Francisco González Tejera •  Opinión •  12/07/2016

Tributo de sal

Tributo de sal
Lo primero que hicieron los falangistas fue arrancarle el niño de los brazos a María Pilar Carreño, Tomasito no dejaba de llorar, su madre gritaba que por favor se lo dejaran, que la tiraran a la Marfea con su bebé, en el mismo saco, con las mismas piedras, atado con las mismas sogas de pitera, que los dejaran ahogarse juntos, abrazados en las frías aguas del Atlántico.
 
-¿Qué será de ti mi niño querido? –Aullaba Pili- anarquista y esposa de Tomás Cillero el sindicalista burgalés de la CNT, detenido en el barrio de Arenales, torturado en la comisaría de la calle Luis Antúnez y desaparecido, seguramente también arrojado al mar, quizá al abismo de la sima de Jinámar, en cualquier pozo perdido de la desolada y triste isla de Gran Canaria del año 36.
 
Los fascistas seguían su ritual siniestro, eran todos hombres menos Pilar, los bajaban del camión, les amarraban las piernas, los metían en los fardos de plátanos cedidos por lo terratenientes agrícolas, introducían las piedras y los colocaban en fila de a dos, para ir arrojándolos al abismo uno a uno, mientras tomaban ron de caña, el de La Aldea era el preferido, fumando tabaco Virginio, entre las risas de los jefes requetés, de los millonarios caciques y de Don Juan, el cura de Telde, que pistola al cinto daba la bendición a quienes iban a morir.
 
Volaban hacia el mar los sacos, el niño lloraba, berreaba, también aullaba porque lo veía todo, sabía en que saco estaba su madre, la escuchaba gritar mientras los falanges la apaleaban:
 
-¡Cállate de una vez jodía puta!

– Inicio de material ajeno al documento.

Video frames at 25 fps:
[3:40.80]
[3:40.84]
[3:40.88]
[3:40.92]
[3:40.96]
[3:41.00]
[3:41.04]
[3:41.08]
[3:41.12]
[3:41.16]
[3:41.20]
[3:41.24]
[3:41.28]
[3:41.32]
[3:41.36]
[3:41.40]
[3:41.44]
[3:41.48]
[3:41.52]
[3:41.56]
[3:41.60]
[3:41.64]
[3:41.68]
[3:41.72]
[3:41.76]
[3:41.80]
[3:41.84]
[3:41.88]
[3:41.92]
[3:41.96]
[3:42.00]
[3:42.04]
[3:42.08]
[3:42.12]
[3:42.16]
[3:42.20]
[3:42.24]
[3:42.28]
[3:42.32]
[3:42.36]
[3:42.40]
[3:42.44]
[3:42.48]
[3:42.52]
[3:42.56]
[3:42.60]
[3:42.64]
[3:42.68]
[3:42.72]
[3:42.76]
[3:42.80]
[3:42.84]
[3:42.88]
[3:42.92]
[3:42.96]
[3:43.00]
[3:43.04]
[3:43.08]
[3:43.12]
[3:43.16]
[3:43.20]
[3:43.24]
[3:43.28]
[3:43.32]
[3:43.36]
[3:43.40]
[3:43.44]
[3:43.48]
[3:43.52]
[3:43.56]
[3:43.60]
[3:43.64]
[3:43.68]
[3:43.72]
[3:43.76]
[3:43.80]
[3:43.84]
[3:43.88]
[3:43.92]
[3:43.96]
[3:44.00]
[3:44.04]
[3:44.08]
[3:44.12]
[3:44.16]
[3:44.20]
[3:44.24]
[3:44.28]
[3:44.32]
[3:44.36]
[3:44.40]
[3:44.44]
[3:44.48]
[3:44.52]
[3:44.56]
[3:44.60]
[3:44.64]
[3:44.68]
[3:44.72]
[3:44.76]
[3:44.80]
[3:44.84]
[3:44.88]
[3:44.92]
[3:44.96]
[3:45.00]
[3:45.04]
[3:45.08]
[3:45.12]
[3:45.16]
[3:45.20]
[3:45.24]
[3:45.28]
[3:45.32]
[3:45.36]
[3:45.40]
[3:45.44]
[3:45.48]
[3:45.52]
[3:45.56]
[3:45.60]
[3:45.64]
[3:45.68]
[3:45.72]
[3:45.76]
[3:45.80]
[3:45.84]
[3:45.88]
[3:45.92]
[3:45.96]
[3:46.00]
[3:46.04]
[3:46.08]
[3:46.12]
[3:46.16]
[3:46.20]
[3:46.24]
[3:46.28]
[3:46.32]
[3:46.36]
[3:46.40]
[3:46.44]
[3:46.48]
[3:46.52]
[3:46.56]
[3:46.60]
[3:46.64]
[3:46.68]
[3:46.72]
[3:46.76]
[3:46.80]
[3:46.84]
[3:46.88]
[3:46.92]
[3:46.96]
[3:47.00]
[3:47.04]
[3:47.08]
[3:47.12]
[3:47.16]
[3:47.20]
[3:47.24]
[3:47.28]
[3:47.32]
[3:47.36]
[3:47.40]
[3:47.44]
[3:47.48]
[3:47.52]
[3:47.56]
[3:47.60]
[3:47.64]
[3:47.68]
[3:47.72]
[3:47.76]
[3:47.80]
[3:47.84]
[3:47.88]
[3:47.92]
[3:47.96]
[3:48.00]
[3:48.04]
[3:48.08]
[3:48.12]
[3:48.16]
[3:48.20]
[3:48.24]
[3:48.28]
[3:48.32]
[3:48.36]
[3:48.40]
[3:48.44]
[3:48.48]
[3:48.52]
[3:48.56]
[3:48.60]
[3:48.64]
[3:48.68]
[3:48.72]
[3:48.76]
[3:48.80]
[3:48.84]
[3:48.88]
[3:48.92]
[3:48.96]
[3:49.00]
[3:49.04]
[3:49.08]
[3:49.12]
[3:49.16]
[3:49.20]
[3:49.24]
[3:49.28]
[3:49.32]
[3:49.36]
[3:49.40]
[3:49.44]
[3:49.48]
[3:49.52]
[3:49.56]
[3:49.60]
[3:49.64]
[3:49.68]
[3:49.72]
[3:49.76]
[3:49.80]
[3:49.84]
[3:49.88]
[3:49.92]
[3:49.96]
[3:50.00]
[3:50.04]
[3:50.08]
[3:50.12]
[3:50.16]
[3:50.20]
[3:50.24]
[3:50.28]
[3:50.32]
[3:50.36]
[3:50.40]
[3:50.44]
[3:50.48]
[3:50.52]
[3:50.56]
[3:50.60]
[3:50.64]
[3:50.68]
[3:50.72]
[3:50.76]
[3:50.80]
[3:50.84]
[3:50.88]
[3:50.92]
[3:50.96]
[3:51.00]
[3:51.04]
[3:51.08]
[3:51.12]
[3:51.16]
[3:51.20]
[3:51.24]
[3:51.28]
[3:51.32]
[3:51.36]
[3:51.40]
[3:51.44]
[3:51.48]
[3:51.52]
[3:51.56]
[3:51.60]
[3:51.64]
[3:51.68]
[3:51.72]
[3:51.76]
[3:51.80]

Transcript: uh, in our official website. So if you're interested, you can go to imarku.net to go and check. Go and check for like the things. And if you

Que vas a despertar a toda la gente de San Cristóbal. –Le decía Antonio Benítez de Lugo- otro hijo de la nobleza isleña entregado a la criminal tarea del genocidio.
 
Dos monjas recogieron al niño, lo metieron en un coche negro y se lo llevaron, Pilar dejó de escuchar su llanto, en el momento en que sintió como la levantaban del suelo, avanzaban varios metros y la tiraban desde el risco hacia el océano, todo fue muy rápido, en un instante notó el agua salada, los ojos se le irritaron, le picaban mucho por la sal, se hundió hasta el fondo, para ser arrastrada brutalmente por la corriente mar adentro, cuando se dejó llevar, abrió la boca y el agua inundó sus pulmones, murió enseguida, una muerte amarga sin su pequeñín, pensando en lo que le harían, a quien se lo venderían.
 
En menos de media hora no quedó nadie, los tiraron a todos, más de de cincuenta hombres y la pobre Pili.
 
Los esbirros recogieron parsimoniosamente los sacos restantes y las cuerdas, Eufemiano brindaba con Ezequiel Betancor y los hijos del Conde de la Vega, medio borrachos se metieron en los camiones.
 
-Mañana más, grito el capitán Soria. –Mientras partían entre risas y cánticos facciosos-
 
Abajo el líquido elemento hacía bien su trabajo, no se veía a nadie flotando, solo la inmensidad del horizonte, por donde salía un sol rojo como la sangre, olía a flores silvestres, era como si no hubiera pasado nada, una normalidad que atemorizaba a las escasas gaviotas que revoloteaban los negros acantilados.